= WHAT IS REQUIRED =
Your output must consist of the records printed verbatim, with the pictures excluded.

Dataset entries:
* * * * * * * * *

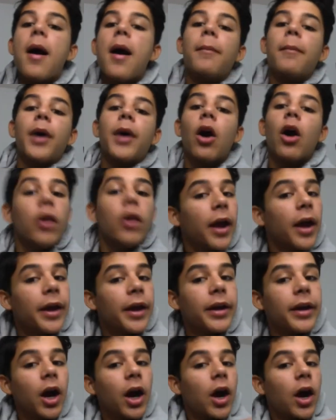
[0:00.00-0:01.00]
But
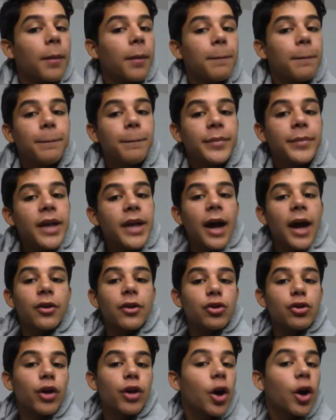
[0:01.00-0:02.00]
okay, um, yeah,
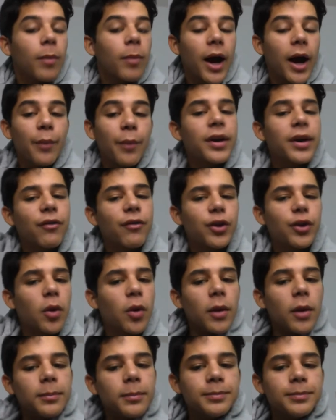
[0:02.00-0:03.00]
so go buy whatever you
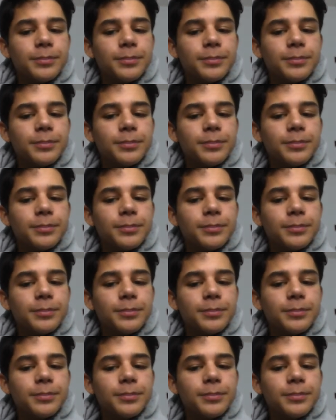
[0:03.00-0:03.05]
want.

* * * * * * * * *

= EXERCISE RESULT =
[0:00.00-0:01.00]
But
[0:01.00-0:02.00]
okay, um, yeah,
[0:02.00-0:03.00]
so go buy whatever you
[0:03.00-0:03.05]
want.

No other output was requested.